Intuit (INTU +12%) has been on a downward trend since mid-December, but it's posting a nice gain today following its Q2 (Jan) earnings report last night. INTU focuses on small businesses and consumers (QuickBooks, TurboTax, Credit Karma, Mailchimp). Note: INTU recently shut down its Mint offering and said users should migrate to Credit Karma.

  • INTU reported a huge EPS beat, its largest of any quarter in the past five years. Revenue grew a healthy 17% yr/yr to $3.96 bln, also ahead of expectations. The Q3 (Apr) guidance was mixed with downside EPS but upside revenue.
  • Its largest segment is its Global Business Solutions Group (formerly known as Small Business and Self-Employed Group), which is mostly QuickBooks. GBSG revenue jumped 19% yr/yr to $2.7 bln, including Online Ecosystem revenue being up 21% to $2.0 bln. QuickBooks Online Accounting revenue grew 22%, driven by higher effective prices, customer growth, and mix shift. Intuit continues to prioritize disrupting the mid-market.
  • Its Credit Karma segment was a laggard in FY23, but recovered nicely in FY24 and that has continued in FY25 with progressively improving yr/yr revenue growth each quarter: +8% in Q3, +14% in Q4, +29% in Q1 and now +36% in Q2 to $511 mln. Results were driven by strength in credit cards, personal loans, and auto insurance. A bit of a headwind in Q3 is that Intuit will be lapping strong growth in auto insurance that began a year ago.
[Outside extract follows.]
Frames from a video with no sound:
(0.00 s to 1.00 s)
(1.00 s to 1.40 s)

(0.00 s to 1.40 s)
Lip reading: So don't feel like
  • Consumer Group segment (TurboTax, both DIY and assisted) revenue grew 3% yr/yr to $509 mln, ahead of guidance for a low single-digit decline. Intuit said it was off to a strong start this tax season and reiterated guidance for segment revs to grow +7-8% in FY25. ProTax Group revenue was down 1% to $272 mln.
  • Besides earnings, we think another catalyst pushing the stock today was Intuit's response to a question about DOGE. The concern has been reports that DOGE plans to launch a free tax filing app for consumers. Intuit said on the call that DOGE's focus has been more on reducing waste, fraud and bureaucracy. While not mentioning the tax filing app specifically, Intuit did say it does not see any risk to the IRS providing services to consumers and businesses.
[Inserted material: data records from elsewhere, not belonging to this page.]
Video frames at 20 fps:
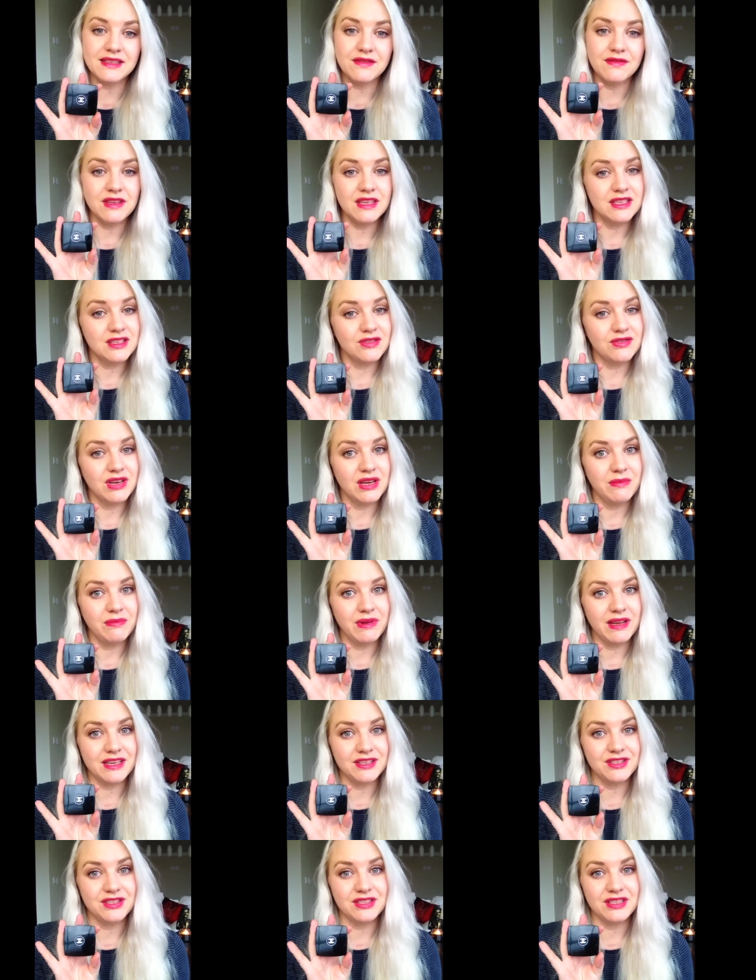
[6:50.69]
of these cream
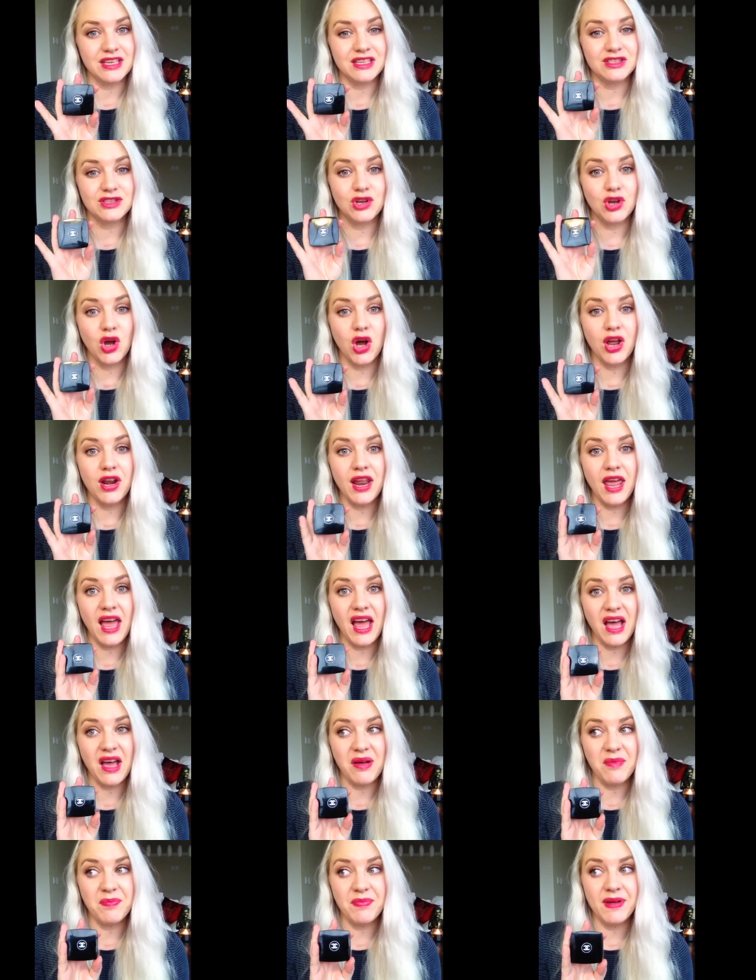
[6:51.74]
blushes has gone
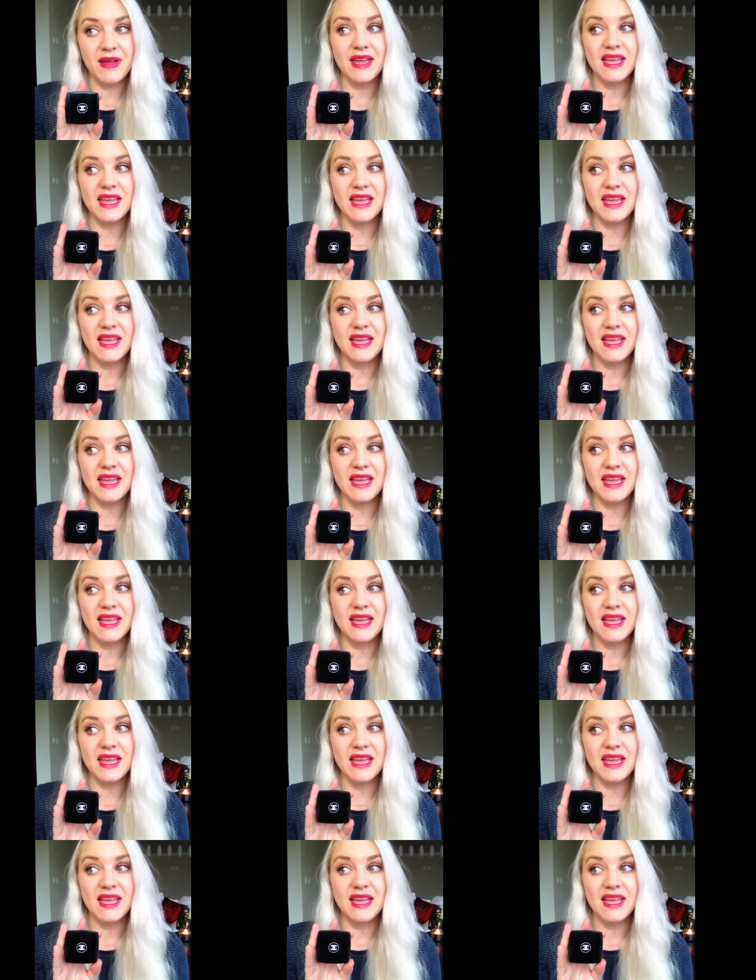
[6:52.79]
up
Overall, this was a great quarter for Intuit and puts them in a strong position heading into tax season. The mixed Q3 guidance was a bit of a concern, but investors do not seem overly worried. Also, there has been a lot of negativity priced into this stock on concerns about a free tax filing app from DOGE, but Intuit seems to have calmed some nerves about that on the call.